Samuel Taylor Coleridge penned the following line in “The Rime of the Ancient Mariner”
“Water, water, every where, And all the boards did shrink;
Water, water, every where, Nor any drop to drink.”

 

When I grew up as a kid I knew water as just that, water. Water was what I drank. Water is what the cows drank and water is what the fish lived in down at the creek.
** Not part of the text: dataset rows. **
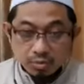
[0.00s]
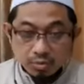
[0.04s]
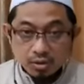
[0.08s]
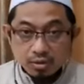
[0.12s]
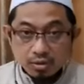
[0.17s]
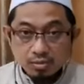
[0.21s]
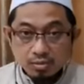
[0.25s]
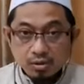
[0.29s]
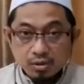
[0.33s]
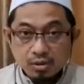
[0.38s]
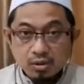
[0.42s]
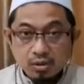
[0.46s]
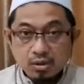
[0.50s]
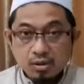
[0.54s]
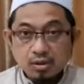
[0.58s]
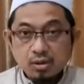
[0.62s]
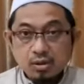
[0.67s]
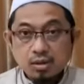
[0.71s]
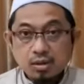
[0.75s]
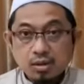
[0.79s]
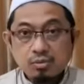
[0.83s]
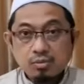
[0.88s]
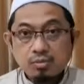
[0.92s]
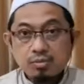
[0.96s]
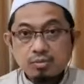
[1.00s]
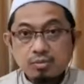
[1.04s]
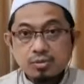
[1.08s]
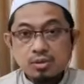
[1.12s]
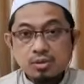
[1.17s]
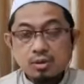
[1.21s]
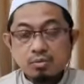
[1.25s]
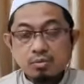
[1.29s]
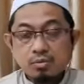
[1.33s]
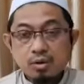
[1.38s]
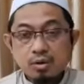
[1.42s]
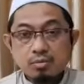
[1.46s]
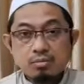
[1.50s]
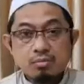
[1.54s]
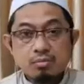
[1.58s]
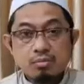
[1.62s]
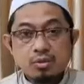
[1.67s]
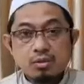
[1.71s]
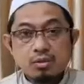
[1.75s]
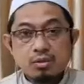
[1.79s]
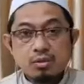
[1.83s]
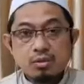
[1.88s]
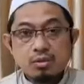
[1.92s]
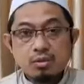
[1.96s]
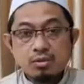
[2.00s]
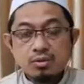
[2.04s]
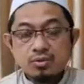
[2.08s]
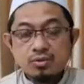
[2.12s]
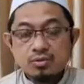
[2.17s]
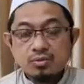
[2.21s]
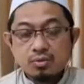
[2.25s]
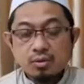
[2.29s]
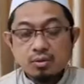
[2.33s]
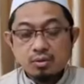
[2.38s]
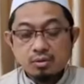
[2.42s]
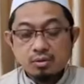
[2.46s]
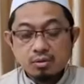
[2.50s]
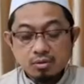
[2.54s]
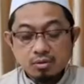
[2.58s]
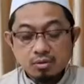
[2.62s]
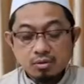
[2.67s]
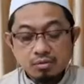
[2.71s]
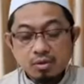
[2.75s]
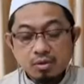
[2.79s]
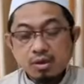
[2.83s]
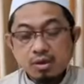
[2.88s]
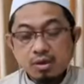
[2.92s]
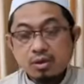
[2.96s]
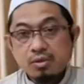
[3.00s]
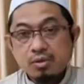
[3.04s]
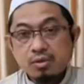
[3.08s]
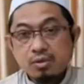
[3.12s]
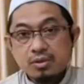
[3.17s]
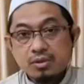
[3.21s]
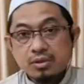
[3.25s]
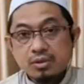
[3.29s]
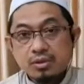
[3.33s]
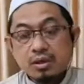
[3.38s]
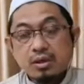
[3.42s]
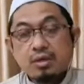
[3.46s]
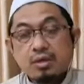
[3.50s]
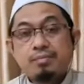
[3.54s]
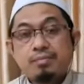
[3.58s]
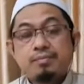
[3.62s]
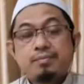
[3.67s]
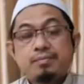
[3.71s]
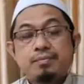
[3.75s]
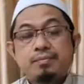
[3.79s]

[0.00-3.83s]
kepada baginda kita Nabi besar Muhammad Sallallahu Alaihi Wasallam.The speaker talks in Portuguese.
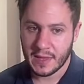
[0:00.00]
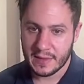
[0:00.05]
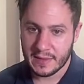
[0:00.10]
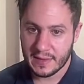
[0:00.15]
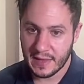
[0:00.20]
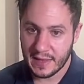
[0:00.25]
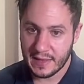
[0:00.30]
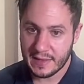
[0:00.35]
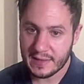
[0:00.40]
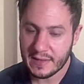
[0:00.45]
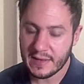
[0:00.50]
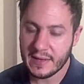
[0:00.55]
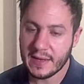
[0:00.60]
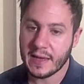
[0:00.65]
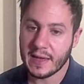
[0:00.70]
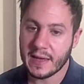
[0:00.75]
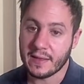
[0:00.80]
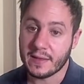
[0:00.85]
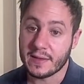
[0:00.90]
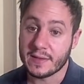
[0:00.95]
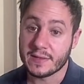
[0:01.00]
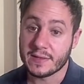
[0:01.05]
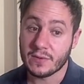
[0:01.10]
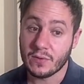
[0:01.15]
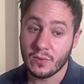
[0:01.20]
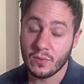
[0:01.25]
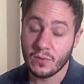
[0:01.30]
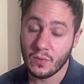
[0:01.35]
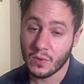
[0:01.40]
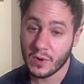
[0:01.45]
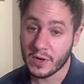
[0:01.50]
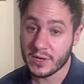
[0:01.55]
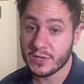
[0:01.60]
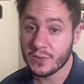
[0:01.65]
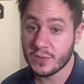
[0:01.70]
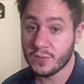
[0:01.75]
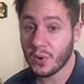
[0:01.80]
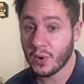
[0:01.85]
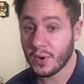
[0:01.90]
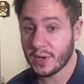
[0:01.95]
Dentre elas, um Word
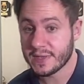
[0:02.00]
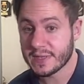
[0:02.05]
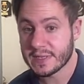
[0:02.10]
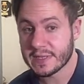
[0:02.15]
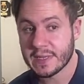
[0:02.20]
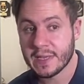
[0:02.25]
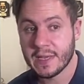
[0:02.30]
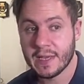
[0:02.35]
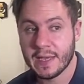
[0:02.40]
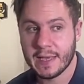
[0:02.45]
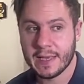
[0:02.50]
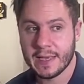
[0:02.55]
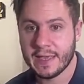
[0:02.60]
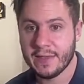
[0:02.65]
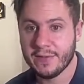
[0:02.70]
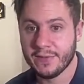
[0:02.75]
Boss, que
Since then I have come to realize there isn’t enough water to go around.

Water can’t be thought of as plain old water. We simply don’t have enough to go around anymore. I live in the middle of a very unusual lake system called The Finger Lakes[1]. These lakes have been reported to be some of the cleanest lakes in the world at one time. While living here, I have had the opportunity to work with some very smart and wise professionals within the American Society of Agronomy to

provide guidance for the upcoming 4R Nutrient Management Specialty qualifications for the Tri-State Erie Watershed. It has been great experience. I got to learn much from professionals from all areas of the United States. I think the industry will benefit from this first step towards raising the level of education among the professional community of Certified Crop Advisers to allow those interested the opportunity to expand their knowledge in the use of fertilizer so that we apply it at The Right Source at The Right Rate, during The Right Time, at The Right Place. [2],[3],[4]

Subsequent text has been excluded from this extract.